*What to do*: What you return should match the data word for word, minus the images.

[Saved data entries]
-.-.-
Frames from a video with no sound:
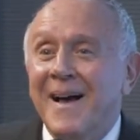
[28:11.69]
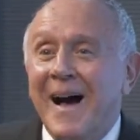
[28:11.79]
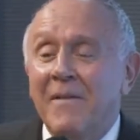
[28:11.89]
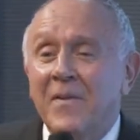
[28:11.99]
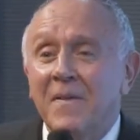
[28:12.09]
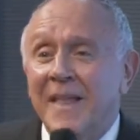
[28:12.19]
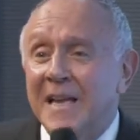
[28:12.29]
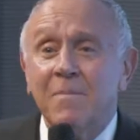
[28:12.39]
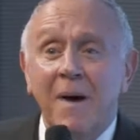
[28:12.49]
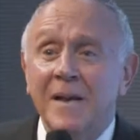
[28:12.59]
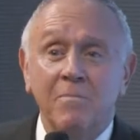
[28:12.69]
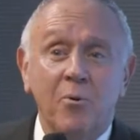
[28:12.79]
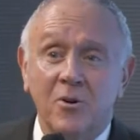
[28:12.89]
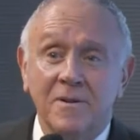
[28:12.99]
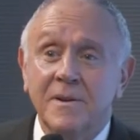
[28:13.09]
I feel that's my
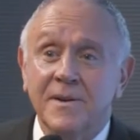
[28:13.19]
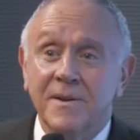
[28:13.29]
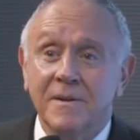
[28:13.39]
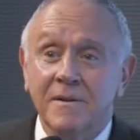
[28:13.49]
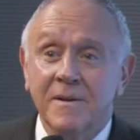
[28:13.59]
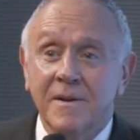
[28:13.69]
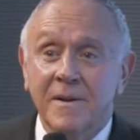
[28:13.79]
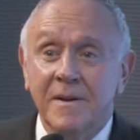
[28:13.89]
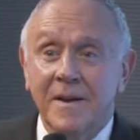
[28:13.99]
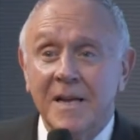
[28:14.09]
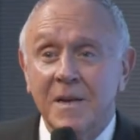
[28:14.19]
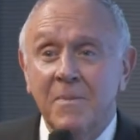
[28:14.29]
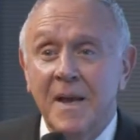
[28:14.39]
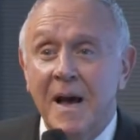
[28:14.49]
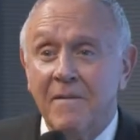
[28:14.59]
importance, not to
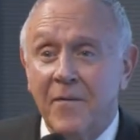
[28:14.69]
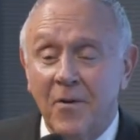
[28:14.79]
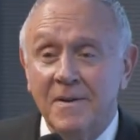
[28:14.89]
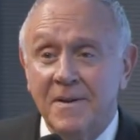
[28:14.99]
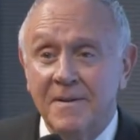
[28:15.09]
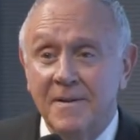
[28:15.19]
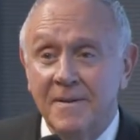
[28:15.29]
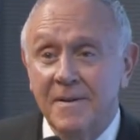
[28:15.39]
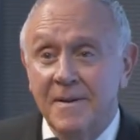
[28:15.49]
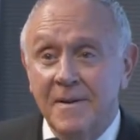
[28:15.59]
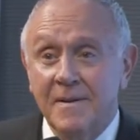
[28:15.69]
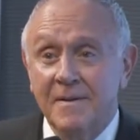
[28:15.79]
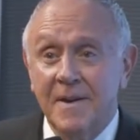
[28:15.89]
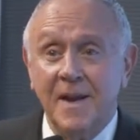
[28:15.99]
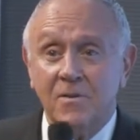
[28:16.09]
be out front and
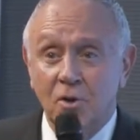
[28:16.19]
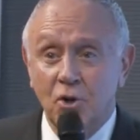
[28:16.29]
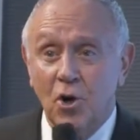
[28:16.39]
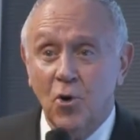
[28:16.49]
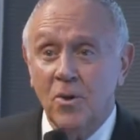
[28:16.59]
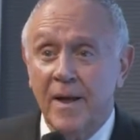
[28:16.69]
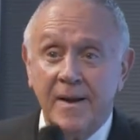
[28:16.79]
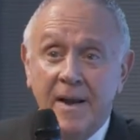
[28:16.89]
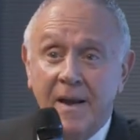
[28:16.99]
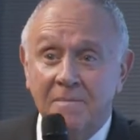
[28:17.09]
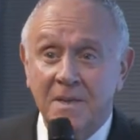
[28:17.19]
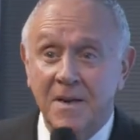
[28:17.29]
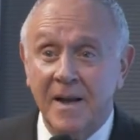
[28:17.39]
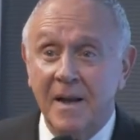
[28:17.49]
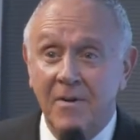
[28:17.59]
taking the show like I am
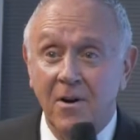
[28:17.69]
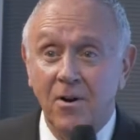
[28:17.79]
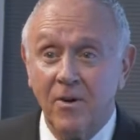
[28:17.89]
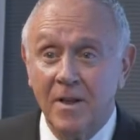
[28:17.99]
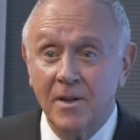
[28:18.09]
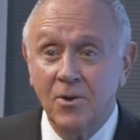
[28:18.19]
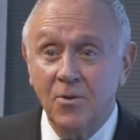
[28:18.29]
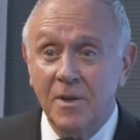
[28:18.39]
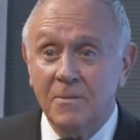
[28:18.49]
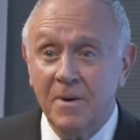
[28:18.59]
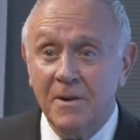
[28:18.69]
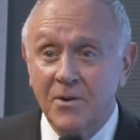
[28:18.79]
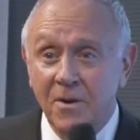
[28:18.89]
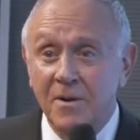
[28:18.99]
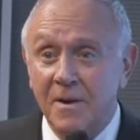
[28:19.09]
today. I very rarely do this, but
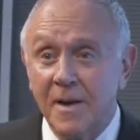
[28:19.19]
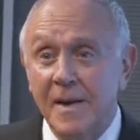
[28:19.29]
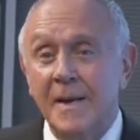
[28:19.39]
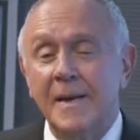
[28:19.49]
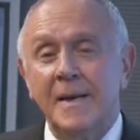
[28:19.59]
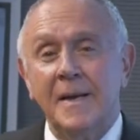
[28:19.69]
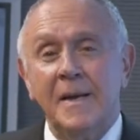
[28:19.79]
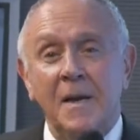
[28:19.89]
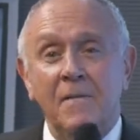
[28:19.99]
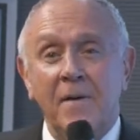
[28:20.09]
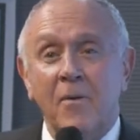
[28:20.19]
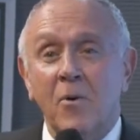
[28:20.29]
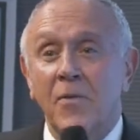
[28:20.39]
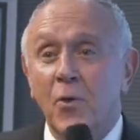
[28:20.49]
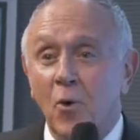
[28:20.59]
it's good. If I
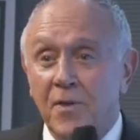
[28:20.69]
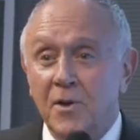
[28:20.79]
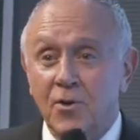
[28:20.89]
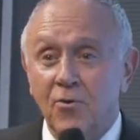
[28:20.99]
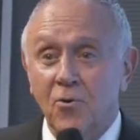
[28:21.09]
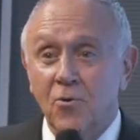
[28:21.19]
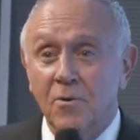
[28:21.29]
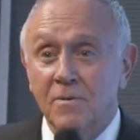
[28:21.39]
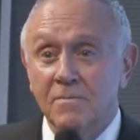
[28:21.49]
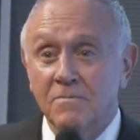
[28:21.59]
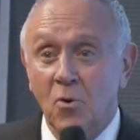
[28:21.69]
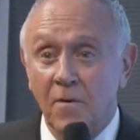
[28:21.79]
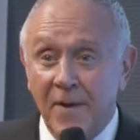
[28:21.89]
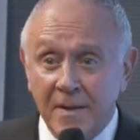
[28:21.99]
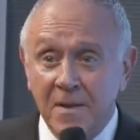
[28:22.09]
would have thought this through more
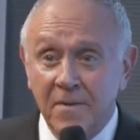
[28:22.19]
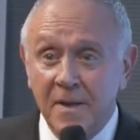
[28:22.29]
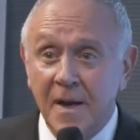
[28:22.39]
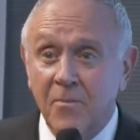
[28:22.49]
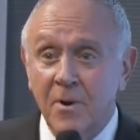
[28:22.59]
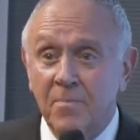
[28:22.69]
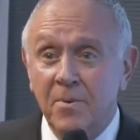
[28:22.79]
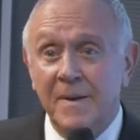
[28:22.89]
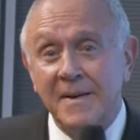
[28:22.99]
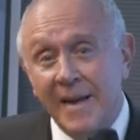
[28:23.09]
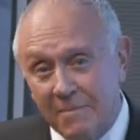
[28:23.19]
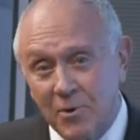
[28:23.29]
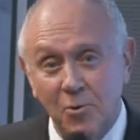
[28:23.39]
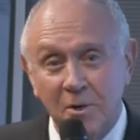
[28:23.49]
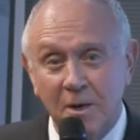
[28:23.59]
effectively, I would have put my tap
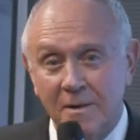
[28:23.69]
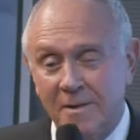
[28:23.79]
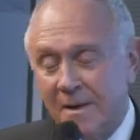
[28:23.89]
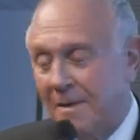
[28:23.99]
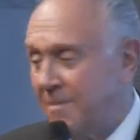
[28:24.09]
shoes on today.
-.-.-
*Task solution*:
Frames from a video with no sound:
[28:11.69]
[28:11.79]
[28:11.89]
[28:11.99]
[28:12.09]
[28:12.19]
[28:12.29]
[28:12.39]
[28:12.49]
[28:12.59]
[28:12.69]
[28:12.79]
[28:12.89]
[28:12.99]
[28:13.09]
I feel that's my
[28:13.19]
[28:13.29]
[28:13.39]
[28:13.49]
[28:13.59]
[28:13.69]
[28:13.79]
[28:13.89]
[28:13.99]
[28:14.09]
[28:14.19]
[28:14.29]
[28:14.39]
[28:14.49]
[28:14.59]
importance, not to
[28:14.69]
[28:14.79]
[28:14.89]
[28:14.99]
[28:15.09]
[28:15.19]
[28:15.29]
[28:15.39]
[28:15.49]
[28:15.59]
[28:15.69]
[28:15.79]
[28:15.89]
[28:15.99]
[28:16.09]
be out front and
[28:16.19]
[28:16.29]
[28:16.39]
[28:16.49]
[28:16.59]
[28:16.69]
[28:16.79]
[28:16.89]
[28:16.99]
[28:17.09]
[28:17.19]
[28:17.29]
[28:17.39]
[28:17.49]
[28:17.59]
taking the show like I am
[28:17.69]
[28:17.79]
[28:17.89]
[28:17.99]
[28:18.09]
[28:18.19]
[28:18.29]
[28:18.39]
[28:18.49]
[28:18.59]
[28:18.69]
[28:18.79]
[28:18.89]
[28:18.99]
[28:19.09]
today. I very rarely do this, but
[28:19.19]
[28:19.29]
[28:19.39]
[28:19.49]
[28:19.59]
[28:19.69]
[28:19.79]
[28:19.89]
[28:19.99]
[28:20.09]
[28:20.19]
[28:20.29]
[28:20.39]
[28:20.49]
[28:20.59]
it's good. If I
[28:20.69]
[28:20.79]
[28:20.89]
[28:20.99]
[28:21.09]
[28:21.19]
[28:21.29]
[28:21.39]
[28:21.49]
[28:21.59]
[28:21.69]
[28:21.79]
[28:21.89]
[28:21.99]
[28:22.09]
would have thought this through more
[28:22.19]
[28:22.29]
[28:22.39]
[28:22.49]
[28:22.59]
[28:22.69]
[28:22.79]
[28:22.89]
[28:22.99]
[28:23.09]
[28:23.19]
[28:23.29]
[28:23.39]
[28:23.49]
[28:23.59]
effectively, I would have put my tap
[28:23.69]
[28:23.79]
[28:23.89]
[28:23.99]
[28:24.09]
shoes on today.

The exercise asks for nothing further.